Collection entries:

====

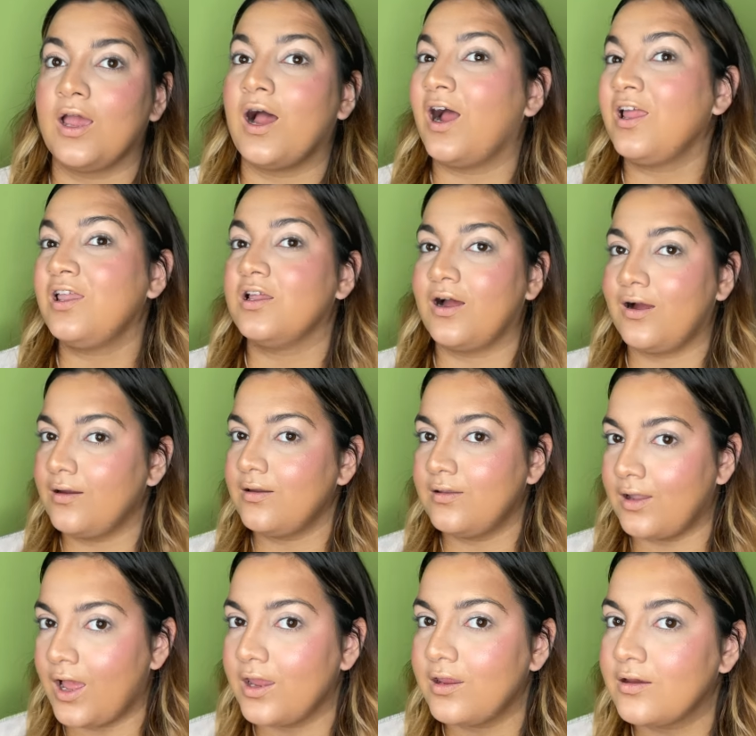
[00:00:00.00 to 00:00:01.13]
I, I
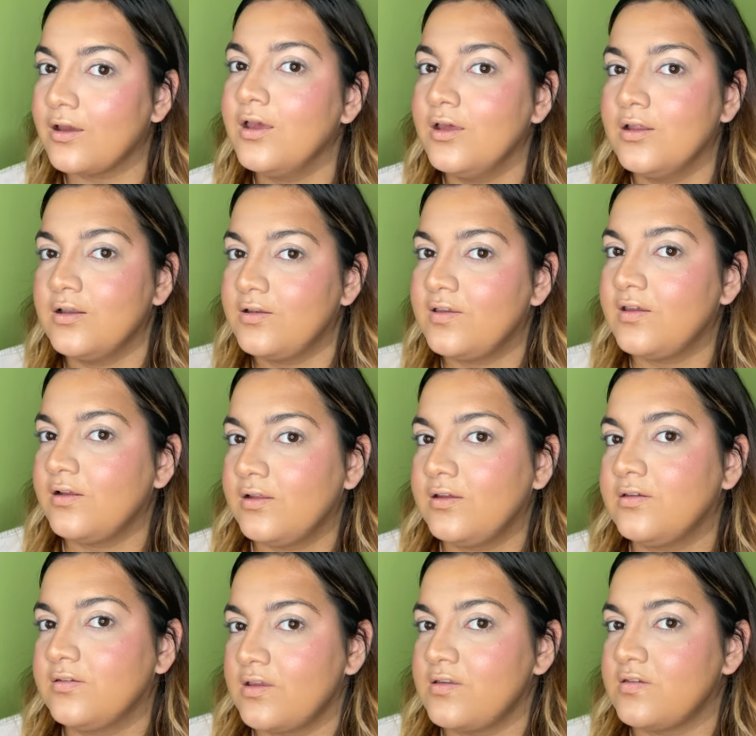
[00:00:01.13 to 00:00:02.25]
like the tingling
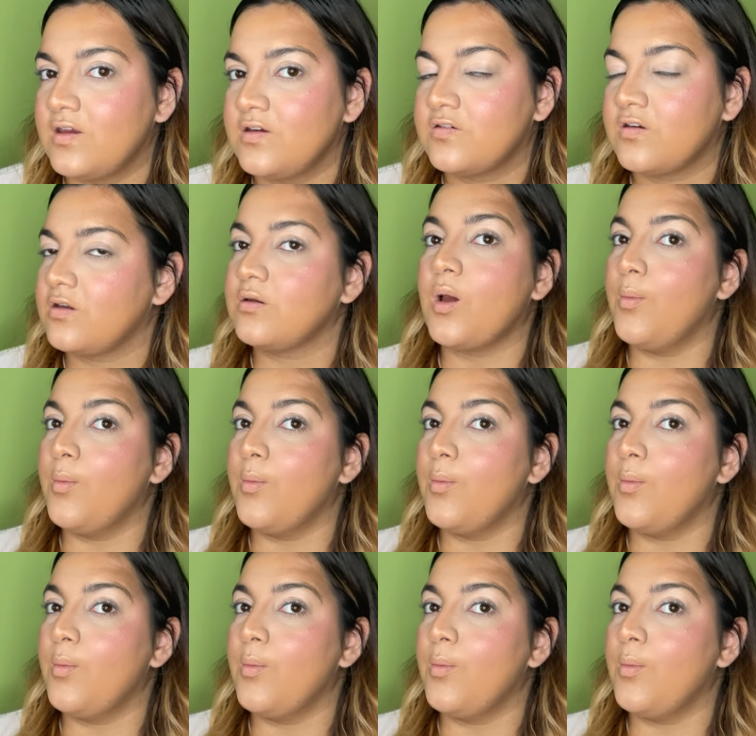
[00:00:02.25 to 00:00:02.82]
sensation,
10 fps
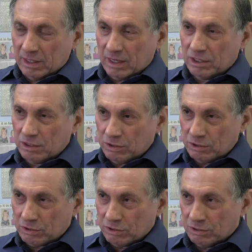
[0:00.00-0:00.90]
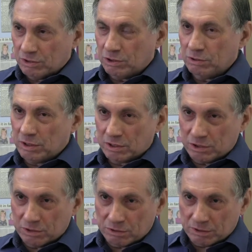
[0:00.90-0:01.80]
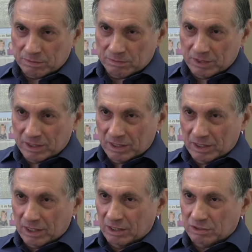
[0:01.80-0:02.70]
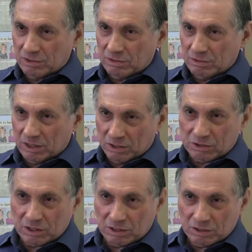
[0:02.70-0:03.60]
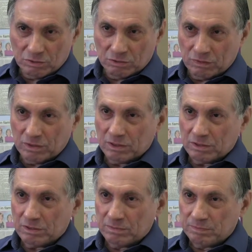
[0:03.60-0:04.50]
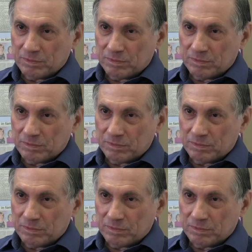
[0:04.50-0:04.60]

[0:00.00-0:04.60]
I know she's got 2 young children and it's asking an awful lot.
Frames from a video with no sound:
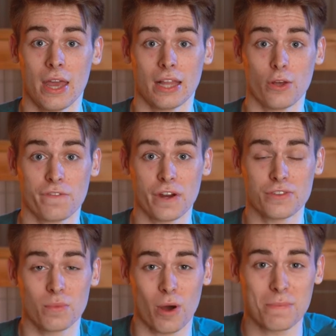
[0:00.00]
Hello
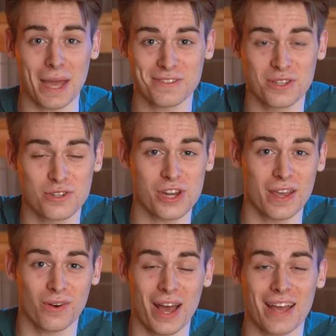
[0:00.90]
friends and welcome back to the
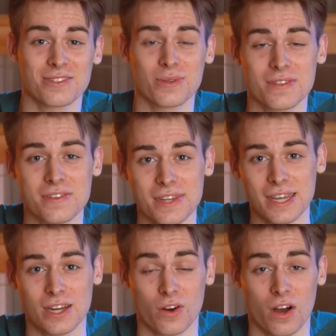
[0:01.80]
channel. As you can
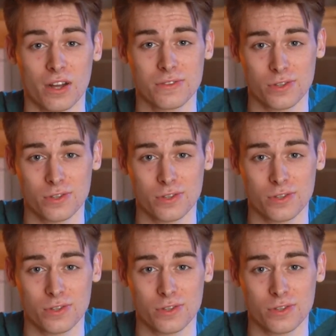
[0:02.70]
see here on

====

Problem to solve:
Leave out every picture, and repeat word for word only the lines from the one holding "[0:00.90-0:01.80]" through the end of the entries above, both ends included.

Output of the exercise:
[0:00.90-0:01.80]
[0:01.80-0:02.70]
[0:02.70-0:03.60]
[0:03.60-0:04.50]
[0:04.50-0:04.60]

[0:00.00-0:04.60]
I know she's got 2 young children and it's asking an awful lot.
Frames from a video with no sound:
[0:00.00]
Hello
[0:00.90]
friends and welcome back to the
[0:01.80]
channel. As you can
[0:02.70]
see here on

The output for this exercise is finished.